ASSIGNMENT: Repeat only the stretch of lines below that runs from the line with "[00:04:52.02 to 00:04:53.06]" through the line with "(8.00 s to 9.00 s)", unaltered.

(Saved entries)
* * * * * * *

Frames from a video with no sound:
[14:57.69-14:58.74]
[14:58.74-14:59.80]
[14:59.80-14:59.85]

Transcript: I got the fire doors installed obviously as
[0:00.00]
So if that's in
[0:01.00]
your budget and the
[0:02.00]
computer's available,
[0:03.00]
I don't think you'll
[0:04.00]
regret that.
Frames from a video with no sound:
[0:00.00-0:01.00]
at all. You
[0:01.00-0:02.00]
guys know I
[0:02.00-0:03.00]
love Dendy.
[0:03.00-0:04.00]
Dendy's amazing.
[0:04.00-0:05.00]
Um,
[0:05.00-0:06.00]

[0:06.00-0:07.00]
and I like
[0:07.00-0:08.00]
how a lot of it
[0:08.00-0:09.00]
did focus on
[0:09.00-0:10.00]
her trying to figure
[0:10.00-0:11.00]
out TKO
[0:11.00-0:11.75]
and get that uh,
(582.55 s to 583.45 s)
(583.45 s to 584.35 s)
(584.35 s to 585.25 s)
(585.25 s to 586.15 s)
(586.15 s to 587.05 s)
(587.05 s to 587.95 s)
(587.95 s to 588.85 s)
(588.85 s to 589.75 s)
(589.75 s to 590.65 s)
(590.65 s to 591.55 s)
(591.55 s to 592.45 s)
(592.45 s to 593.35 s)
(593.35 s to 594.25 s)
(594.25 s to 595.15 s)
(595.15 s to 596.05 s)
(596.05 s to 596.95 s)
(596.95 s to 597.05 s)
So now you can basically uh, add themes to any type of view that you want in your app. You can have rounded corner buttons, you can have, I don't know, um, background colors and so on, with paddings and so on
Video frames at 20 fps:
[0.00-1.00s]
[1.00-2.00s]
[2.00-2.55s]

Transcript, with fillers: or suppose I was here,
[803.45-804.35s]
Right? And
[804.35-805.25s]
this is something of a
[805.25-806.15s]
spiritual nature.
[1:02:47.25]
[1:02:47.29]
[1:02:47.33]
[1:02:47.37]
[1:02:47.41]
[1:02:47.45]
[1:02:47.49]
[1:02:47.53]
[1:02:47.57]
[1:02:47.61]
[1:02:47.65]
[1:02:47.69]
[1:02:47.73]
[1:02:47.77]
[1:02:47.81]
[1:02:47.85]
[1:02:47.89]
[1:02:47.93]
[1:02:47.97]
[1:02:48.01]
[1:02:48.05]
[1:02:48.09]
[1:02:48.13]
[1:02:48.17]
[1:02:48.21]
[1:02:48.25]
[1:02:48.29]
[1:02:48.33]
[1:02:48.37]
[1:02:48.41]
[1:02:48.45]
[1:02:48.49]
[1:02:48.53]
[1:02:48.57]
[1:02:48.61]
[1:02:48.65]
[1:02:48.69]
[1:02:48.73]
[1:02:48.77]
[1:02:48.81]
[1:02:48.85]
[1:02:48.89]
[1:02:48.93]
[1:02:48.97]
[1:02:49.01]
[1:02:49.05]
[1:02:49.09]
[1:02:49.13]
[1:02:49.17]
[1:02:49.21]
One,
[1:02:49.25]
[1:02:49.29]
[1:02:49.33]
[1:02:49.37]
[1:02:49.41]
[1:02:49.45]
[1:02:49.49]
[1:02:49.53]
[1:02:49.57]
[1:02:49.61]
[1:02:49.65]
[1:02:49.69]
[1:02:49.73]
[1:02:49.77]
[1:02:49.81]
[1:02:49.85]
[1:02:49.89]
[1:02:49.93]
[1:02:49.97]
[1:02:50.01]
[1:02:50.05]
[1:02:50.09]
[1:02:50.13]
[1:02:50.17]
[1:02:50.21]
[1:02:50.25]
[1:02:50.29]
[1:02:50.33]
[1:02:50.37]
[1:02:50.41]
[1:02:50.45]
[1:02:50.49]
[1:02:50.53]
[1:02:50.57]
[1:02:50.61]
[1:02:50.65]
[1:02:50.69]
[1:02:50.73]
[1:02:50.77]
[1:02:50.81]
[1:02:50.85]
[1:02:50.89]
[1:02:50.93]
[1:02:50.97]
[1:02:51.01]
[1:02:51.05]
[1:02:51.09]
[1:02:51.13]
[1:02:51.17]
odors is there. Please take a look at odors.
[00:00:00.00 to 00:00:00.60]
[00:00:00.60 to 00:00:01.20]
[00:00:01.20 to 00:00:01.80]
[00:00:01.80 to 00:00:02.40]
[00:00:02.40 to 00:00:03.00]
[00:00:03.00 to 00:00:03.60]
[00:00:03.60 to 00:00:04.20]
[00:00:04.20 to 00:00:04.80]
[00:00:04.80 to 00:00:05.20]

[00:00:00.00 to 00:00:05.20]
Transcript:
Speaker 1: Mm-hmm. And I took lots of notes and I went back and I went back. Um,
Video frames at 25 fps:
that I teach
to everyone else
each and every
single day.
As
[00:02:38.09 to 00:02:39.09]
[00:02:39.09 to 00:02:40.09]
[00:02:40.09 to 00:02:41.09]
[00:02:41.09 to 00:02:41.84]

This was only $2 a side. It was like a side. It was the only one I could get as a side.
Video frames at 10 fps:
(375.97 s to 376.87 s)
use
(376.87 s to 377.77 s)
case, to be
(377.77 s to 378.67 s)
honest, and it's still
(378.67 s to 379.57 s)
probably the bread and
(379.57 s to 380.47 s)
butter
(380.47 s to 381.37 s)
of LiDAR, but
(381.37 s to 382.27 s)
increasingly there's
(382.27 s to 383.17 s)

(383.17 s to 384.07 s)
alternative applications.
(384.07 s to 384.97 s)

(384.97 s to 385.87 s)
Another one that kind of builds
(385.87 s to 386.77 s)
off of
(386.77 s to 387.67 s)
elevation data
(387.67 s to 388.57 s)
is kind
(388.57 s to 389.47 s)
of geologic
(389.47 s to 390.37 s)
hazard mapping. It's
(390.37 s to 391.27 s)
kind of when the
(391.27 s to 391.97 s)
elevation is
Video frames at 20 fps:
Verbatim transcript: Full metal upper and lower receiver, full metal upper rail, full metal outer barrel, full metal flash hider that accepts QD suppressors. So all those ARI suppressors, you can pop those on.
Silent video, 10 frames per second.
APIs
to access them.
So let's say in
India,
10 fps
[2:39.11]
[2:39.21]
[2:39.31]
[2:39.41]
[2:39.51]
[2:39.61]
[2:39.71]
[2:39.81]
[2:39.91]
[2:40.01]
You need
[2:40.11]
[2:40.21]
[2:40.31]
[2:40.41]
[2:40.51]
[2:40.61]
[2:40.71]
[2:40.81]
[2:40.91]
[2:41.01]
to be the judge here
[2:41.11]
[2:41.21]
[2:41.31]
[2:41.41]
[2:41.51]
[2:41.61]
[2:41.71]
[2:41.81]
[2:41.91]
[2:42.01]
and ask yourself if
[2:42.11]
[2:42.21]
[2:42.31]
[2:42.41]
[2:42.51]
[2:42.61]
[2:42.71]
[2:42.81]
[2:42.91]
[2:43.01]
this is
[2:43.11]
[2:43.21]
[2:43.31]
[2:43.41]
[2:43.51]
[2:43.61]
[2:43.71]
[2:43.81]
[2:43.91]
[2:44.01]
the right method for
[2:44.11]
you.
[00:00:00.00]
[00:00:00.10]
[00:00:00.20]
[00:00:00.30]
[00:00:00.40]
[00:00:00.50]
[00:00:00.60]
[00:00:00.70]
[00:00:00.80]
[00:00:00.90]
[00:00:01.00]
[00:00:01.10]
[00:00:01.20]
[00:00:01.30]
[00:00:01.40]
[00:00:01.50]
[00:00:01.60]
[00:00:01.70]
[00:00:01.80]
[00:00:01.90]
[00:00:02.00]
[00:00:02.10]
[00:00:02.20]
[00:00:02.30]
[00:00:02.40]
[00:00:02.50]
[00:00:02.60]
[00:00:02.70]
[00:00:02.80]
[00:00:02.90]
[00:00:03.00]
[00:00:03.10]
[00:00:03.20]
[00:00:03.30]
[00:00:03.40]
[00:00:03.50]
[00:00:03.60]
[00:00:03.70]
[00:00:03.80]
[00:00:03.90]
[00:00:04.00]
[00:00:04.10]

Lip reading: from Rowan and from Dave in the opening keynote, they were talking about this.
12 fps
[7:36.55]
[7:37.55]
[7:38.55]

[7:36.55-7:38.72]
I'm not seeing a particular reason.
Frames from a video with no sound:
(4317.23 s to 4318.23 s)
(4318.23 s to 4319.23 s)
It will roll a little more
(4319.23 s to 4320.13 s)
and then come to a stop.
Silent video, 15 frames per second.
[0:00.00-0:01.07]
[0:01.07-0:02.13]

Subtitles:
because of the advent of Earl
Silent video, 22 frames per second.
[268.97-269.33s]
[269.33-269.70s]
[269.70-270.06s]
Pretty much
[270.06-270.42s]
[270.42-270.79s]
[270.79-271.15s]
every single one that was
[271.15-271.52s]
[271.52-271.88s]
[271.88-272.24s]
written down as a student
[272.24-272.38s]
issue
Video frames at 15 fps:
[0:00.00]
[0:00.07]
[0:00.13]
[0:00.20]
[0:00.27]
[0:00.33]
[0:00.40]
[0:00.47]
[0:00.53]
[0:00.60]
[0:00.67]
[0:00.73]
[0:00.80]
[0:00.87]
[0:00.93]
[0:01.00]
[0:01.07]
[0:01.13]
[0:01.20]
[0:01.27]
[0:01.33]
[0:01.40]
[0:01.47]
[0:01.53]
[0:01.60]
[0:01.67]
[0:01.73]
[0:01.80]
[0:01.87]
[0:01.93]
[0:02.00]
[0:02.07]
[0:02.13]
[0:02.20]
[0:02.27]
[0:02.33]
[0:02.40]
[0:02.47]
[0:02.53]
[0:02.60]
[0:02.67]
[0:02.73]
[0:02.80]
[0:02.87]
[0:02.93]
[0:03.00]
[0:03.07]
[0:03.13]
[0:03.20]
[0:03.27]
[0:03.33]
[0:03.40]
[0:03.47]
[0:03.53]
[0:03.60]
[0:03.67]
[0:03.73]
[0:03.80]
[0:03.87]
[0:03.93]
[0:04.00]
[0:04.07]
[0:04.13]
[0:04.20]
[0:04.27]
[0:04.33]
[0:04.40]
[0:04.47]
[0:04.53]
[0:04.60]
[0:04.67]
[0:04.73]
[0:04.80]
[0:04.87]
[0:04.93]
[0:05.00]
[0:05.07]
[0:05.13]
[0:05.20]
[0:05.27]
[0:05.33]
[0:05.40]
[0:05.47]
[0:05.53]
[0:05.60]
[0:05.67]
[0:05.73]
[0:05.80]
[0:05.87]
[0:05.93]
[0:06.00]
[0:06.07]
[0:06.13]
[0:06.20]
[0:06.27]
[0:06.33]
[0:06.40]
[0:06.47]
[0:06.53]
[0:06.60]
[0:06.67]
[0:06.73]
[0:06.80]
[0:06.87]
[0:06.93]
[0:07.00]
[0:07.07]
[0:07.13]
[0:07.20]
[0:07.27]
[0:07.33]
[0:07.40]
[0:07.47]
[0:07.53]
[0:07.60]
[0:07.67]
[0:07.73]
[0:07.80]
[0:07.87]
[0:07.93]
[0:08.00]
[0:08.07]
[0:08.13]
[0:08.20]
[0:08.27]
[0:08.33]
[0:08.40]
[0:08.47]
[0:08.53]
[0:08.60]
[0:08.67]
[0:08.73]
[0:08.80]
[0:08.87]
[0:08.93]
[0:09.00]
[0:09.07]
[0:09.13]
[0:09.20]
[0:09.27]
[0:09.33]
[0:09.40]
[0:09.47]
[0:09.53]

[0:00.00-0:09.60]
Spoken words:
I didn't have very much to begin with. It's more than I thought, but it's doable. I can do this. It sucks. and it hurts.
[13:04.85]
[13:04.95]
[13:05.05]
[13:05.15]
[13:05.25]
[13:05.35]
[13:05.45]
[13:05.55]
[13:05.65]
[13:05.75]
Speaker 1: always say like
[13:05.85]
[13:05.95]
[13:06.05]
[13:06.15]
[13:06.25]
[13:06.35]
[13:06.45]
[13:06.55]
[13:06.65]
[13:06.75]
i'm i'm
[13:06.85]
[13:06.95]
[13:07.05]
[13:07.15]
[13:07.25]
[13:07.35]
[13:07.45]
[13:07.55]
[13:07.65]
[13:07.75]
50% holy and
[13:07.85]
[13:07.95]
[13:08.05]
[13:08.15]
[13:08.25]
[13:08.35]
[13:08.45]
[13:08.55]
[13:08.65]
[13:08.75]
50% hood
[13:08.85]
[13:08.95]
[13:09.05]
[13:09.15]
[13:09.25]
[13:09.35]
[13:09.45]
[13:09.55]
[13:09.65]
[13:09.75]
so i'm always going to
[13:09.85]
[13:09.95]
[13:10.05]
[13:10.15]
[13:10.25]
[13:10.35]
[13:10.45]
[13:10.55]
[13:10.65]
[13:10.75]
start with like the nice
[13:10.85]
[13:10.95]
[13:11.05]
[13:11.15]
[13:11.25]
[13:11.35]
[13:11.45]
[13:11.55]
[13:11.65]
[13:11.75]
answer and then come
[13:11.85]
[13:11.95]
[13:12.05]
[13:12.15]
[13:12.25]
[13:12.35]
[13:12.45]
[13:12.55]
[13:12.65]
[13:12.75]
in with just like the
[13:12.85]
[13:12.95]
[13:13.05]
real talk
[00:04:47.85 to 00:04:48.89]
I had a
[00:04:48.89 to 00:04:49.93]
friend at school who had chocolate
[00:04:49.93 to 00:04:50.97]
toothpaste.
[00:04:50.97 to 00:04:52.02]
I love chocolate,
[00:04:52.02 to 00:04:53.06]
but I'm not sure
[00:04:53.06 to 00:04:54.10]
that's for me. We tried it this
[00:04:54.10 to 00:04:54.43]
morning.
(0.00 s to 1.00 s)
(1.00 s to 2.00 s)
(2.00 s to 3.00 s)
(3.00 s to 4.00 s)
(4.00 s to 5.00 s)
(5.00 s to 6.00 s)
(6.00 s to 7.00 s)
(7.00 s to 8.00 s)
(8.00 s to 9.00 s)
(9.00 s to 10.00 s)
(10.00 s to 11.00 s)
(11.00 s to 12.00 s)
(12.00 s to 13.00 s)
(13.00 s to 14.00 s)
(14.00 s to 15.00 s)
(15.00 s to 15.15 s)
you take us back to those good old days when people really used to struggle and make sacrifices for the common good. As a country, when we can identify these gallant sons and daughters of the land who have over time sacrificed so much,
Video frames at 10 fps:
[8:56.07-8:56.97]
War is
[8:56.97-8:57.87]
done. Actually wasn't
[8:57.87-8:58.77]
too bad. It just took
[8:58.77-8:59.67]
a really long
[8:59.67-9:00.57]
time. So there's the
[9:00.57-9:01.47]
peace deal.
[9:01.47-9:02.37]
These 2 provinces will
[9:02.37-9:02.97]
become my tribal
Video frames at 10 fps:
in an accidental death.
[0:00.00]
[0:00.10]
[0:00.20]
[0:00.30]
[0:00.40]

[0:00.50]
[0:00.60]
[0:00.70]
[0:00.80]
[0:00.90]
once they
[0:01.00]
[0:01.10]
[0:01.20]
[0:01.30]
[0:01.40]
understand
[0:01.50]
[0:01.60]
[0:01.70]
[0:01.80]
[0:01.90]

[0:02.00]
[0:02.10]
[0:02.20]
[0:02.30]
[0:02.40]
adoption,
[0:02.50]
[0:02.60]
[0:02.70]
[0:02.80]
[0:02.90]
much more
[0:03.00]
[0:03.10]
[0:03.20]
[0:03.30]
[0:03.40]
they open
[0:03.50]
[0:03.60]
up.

* * * * * * *

RESPONSE AREA:
[00:04:52.02 to 00:04:53.06]
but I'm not sure
[00:04:53.06 to 00:04:54.10]
that's for me. We tried it this
[00:04:54.10 to 00:04:54.43]
morning.
(0.00 s to 1.00 s)
(1.00 s to 2.00 s)
(2.00 s to 3.00 s)
(3.00 s to 4.00 s)
(4.00 s to 5.00 s)
(5.00 s to 6.00 s)
(6.00 s to 7.00 s)
(7.00 s to 8.00 s)
(8.00 s to 9.00 s)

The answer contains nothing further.